═══ Records for processing
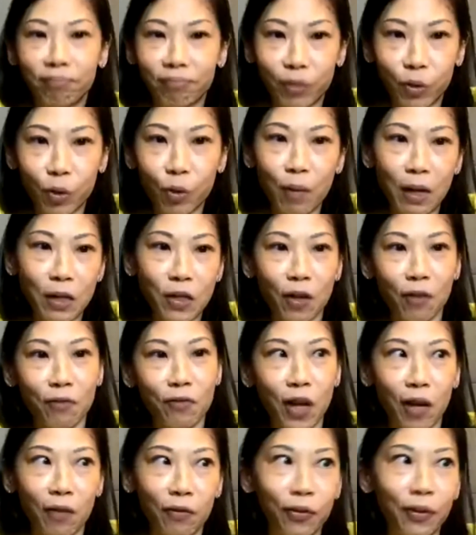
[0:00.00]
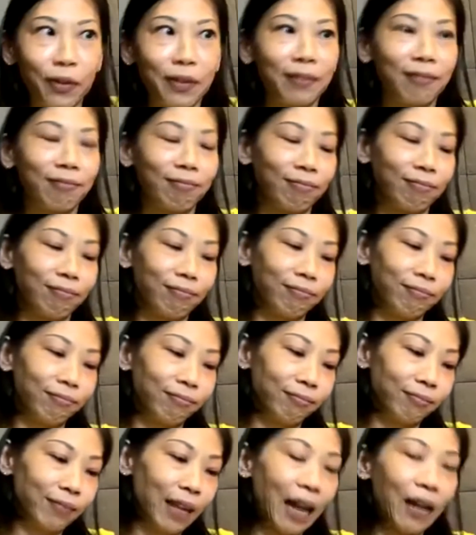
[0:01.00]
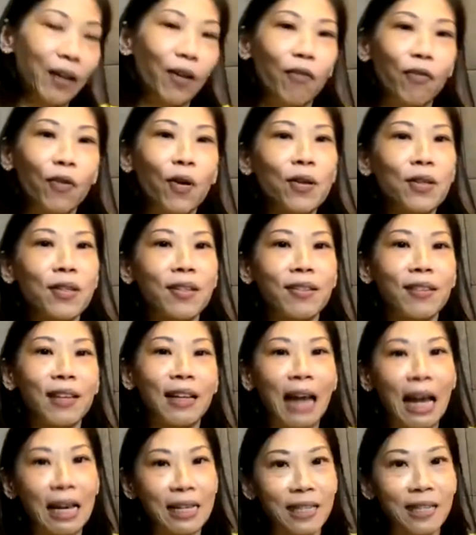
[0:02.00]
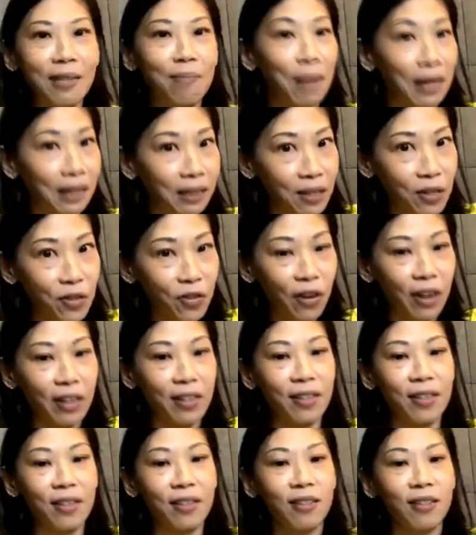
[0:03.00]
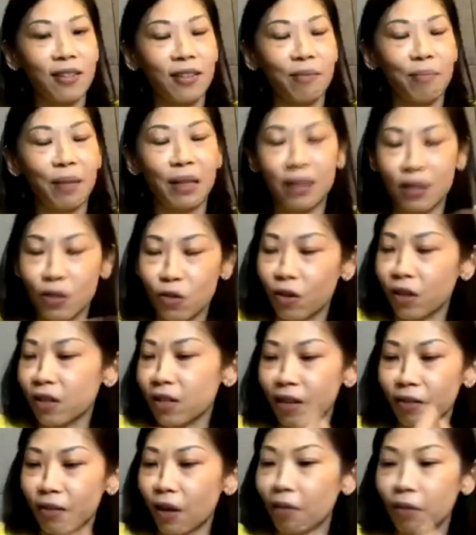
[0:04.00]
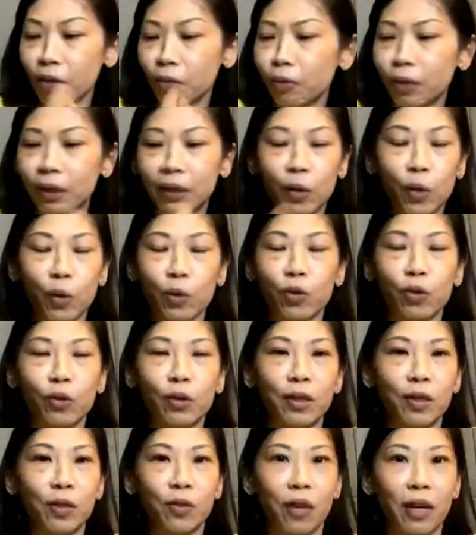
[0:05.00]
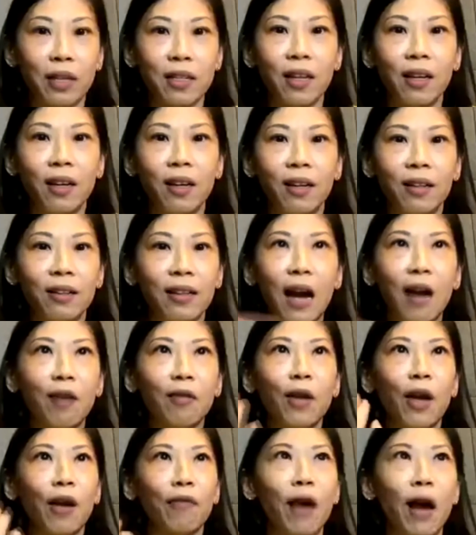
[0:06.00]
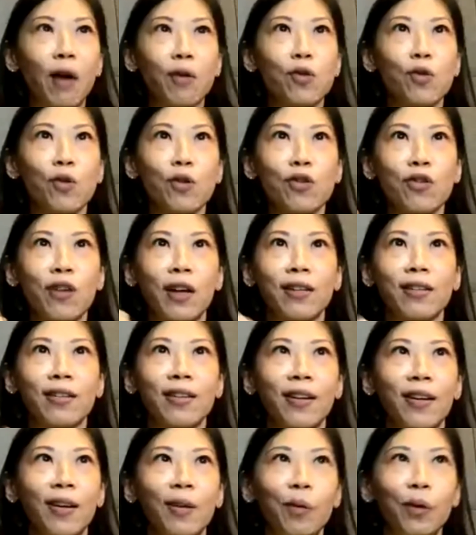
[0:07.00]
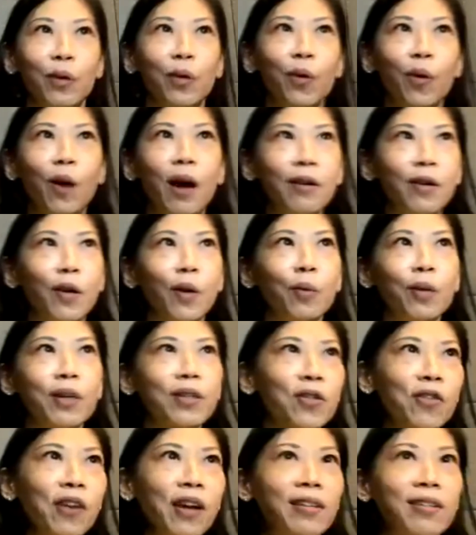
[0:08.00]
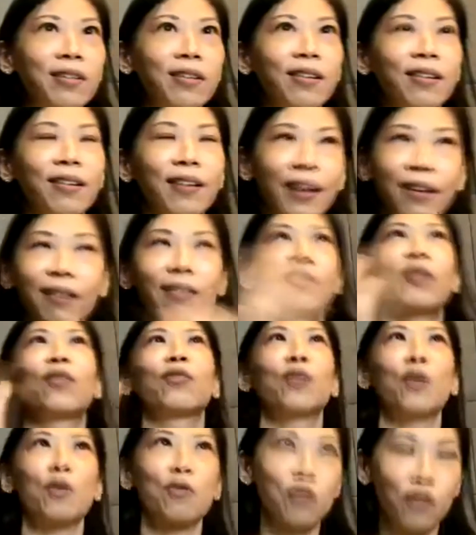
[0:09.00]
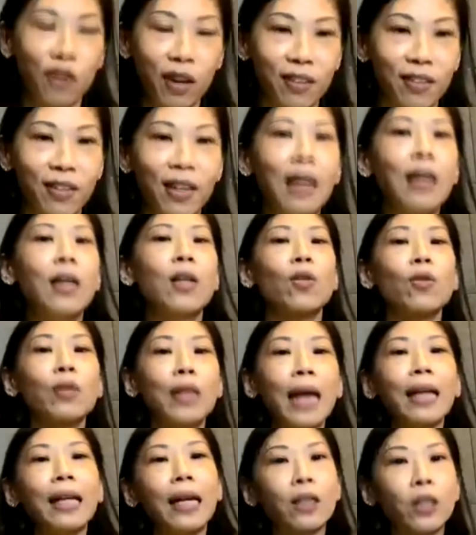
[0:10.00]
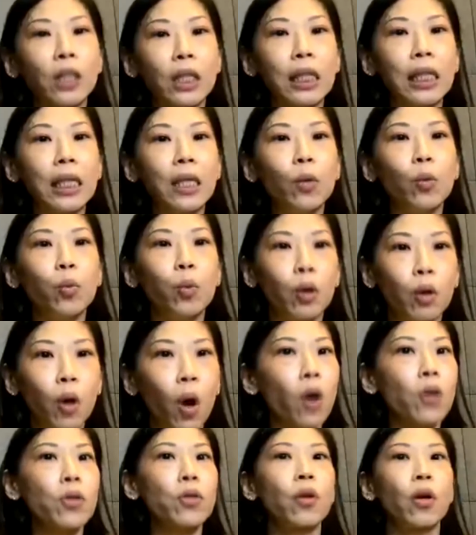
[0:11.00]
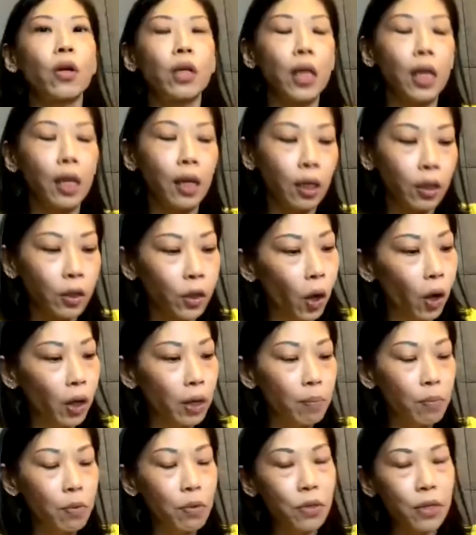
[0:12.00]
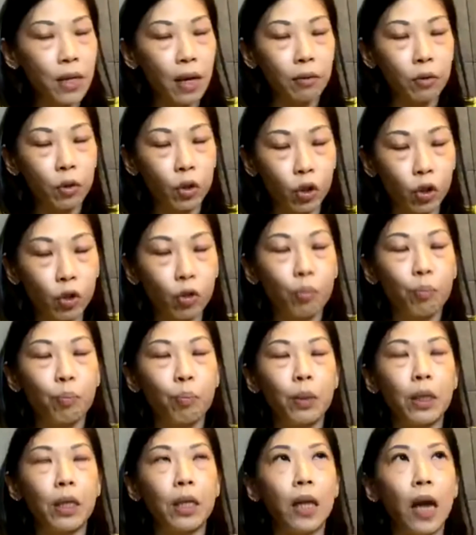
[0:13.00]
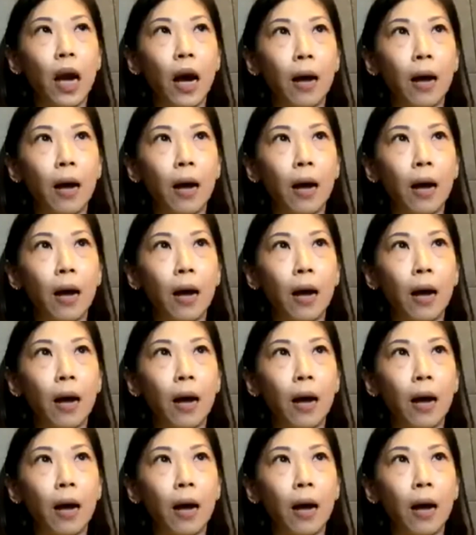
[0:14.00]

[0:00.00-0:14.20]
too much of junk food, and of course, lastly, mental stress. Mental stress, everyone go through this stress. Now you have household stress. When you go out, you have work stress, like you're full of stress. So that actually will cause your immune cell to be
══════
Exercise objective:
Please print all the entries exactly as written, but drop the pictures.

Response to the exercise:
[0:00.00]
[0:01.00]
[0:02.00]
[0:03.00]
[0:04.00]
[0:05.00]
[0:06.00]
[0:07.00]
[0:08.00]
[0:09.00]
[0:10.00]
[0:11.00]
[0:12.00]
[0:13.00]
[0:14.00]

[0:00.00-0:14.20]
too much of junk food, and of course, lastly, mental stress. Mental stress, everyone go through this stress. Now you have household stress. When you go out, you have work stress, like you're full of stress. So that actually will cause your immune cell to be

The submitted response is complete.